The resulting profile line is cut in regions where it crosses the non-active to active threshold (currently set to 0.002). Then we make some adjustments to these boundaries so that those regions that are to be considered active, with a profile running over that threshold, fall within the minimum (fixed to 50bp) and maximum region size (customizable using -activeRegionMaxSize).

  • If the region size falls within the limits we leave it untouched (it's good to go).

  • If the region size is shorter than the minimum, it is greedily extended forward ignoring that cut point and we come back to step 1. Only if this is not possible because we hit a hard-limit (end of the chromosome or requested analysis interval) we will accept the small region as it is.

  • If it is too long, we find the lowest local minimum between the maximum and minimum region size. A local minimum is a profile value preceded by a large one right up-stream (-1bp) and an equal or larger value down-stream (+1bp). In case of a tie, the one further downstream takes precedence. If there is no local minimum we simply force the cut so that the region has the maximum active region size.

Of the resulting regions, those with a profile that runs over this threshold are considered active regions and progress to variant discovery and or calling whereas regions whose profile runs under the threshold are considered inactive regions and are discarded except if we are running HC in reference confidence mode.

There is a final post-processing step to clean up and trim the ActiveRegion:

  • Remove bases at each end of the read (hard-clipping) until there a base with a call quality equal or greater than minimum base quality score (customizable parameter -mbq, 10 by default).

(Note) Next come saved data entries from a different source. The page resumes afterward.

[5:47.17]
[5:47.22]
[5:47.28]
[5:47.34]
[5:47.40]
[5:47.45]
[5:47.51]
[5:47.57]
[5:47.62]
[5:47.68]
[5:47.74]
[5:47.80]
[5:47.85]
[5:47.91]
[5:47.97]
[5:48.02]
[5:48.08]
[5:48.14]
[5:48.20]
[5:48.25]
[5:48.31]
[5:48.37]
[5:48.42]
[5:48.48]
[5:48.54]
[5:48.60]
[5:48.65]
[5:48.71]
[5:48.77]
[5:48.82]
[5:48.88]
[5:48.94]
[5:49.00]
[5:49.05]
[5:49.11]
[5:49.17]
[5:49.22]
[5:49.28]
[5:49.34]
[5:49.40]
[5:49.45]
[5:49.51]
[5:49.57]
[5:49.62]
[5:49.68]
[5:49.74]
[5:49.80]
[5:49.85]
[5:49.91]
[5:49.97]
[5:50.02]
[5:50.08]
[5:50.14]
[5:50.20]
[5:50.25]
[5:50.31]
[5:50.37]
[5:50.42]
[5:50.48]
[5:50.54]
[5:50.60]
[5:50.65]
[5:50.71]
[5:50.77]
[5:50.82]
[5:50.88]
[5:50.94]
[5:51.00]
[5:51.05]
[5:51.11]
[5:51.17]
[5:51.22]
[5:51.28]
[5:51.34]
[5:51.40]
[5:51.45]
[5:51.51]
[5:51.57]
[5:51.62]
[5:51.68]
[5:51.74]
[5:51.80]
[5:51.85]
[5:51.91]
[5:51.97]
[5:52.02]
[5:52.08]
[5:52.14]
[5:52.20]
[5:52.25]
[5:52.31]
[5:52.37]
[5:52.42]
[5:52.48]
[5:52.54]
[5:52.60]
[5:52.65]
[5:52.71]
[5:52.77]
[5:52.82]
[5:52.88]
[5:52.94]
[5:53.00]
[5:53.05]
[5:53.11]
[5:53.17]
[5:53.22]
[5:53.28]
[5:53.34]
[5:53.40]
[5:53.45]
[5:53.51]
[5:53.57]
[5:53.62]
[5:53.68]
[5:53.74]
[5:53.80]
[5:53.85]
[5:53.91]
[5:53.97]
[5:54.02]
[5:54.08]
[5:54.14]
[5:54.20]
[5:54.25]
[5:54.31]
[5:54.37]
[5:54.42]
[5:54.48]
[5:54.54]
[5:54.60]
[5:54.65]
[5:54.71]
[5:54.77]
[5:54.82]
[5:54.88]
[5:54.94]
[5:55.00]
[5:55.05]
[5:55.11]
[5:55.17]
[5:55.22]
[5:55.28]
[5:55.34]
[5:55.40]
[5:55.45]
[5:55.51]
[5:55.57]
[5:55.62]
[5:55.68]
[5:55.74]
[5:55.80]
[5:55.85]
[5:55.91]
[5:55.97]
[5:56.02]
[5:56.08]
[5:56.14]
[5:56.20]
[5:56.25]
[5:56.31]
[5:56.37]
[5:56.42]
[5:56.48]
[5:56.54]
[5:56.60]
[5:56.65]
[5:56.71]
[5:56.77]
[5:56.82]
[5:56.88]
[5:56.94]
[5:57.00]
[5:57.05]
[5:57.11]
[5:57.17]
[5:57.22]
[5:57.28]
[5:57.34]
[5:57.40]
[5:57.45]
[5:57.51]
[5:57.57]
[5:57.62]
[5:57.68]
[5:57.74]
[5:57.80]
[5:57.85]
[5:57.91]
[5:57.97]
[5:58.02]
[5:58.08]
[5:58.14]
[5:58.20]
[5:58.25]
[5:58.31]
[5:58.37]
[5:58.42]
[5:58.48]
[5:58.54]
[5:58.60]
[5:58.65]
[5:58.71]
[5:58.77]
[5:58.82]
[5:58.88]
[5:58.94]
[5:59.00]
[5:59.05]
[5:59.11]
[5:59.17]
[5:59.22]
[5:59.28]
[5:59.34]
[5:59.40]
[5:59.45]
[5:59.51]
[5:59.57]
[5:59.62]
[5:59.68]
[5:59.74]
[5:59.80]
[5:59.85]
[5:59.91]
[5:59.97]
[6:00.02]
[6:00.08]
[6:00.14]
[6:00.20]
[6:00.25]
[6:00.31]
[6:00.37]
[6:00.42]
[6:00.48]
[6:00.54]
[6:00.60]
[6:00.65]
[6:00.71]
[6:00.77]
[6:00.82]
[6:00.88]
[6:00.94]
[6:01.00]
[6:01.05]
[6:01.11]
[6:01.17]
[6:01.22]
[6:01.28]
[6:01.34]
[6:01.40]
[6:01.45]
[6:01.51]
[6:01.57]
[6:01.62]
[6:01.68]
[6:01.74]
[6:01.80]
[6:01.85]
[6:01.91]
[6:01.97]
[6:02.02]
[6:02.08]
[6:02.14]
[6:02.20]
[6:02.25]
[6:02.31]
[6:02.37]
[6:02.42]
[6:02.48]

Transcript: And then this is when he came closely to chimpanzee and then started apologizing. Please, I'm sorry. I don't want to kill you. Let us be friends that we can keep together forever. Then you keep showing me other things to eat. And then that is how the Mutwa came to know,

  • Include or exclude remaining soft-clipped ends. Soft clipped ends will be used for assembly and calling unless the user has requested their exclusion (using -dontUseSoftClippedBases), if the read and its mate map to the same chromosome, and if they are in the correct standard orientation (i.e. LR and RL).

  • Clip off adaptor sequences of the read if present.

  • Discard all reads that no longer overlap with the ActiveRegion after the trimming operations described above.

  • Downsample remaining reads to a maximum of 1000 reads per sample, but respecting a minimum of 5 reads starting per position. This is performed after any downsampling by the traversal itself (-dt, -dfrac, -dcov etc.) and cannot be overriden from the command line.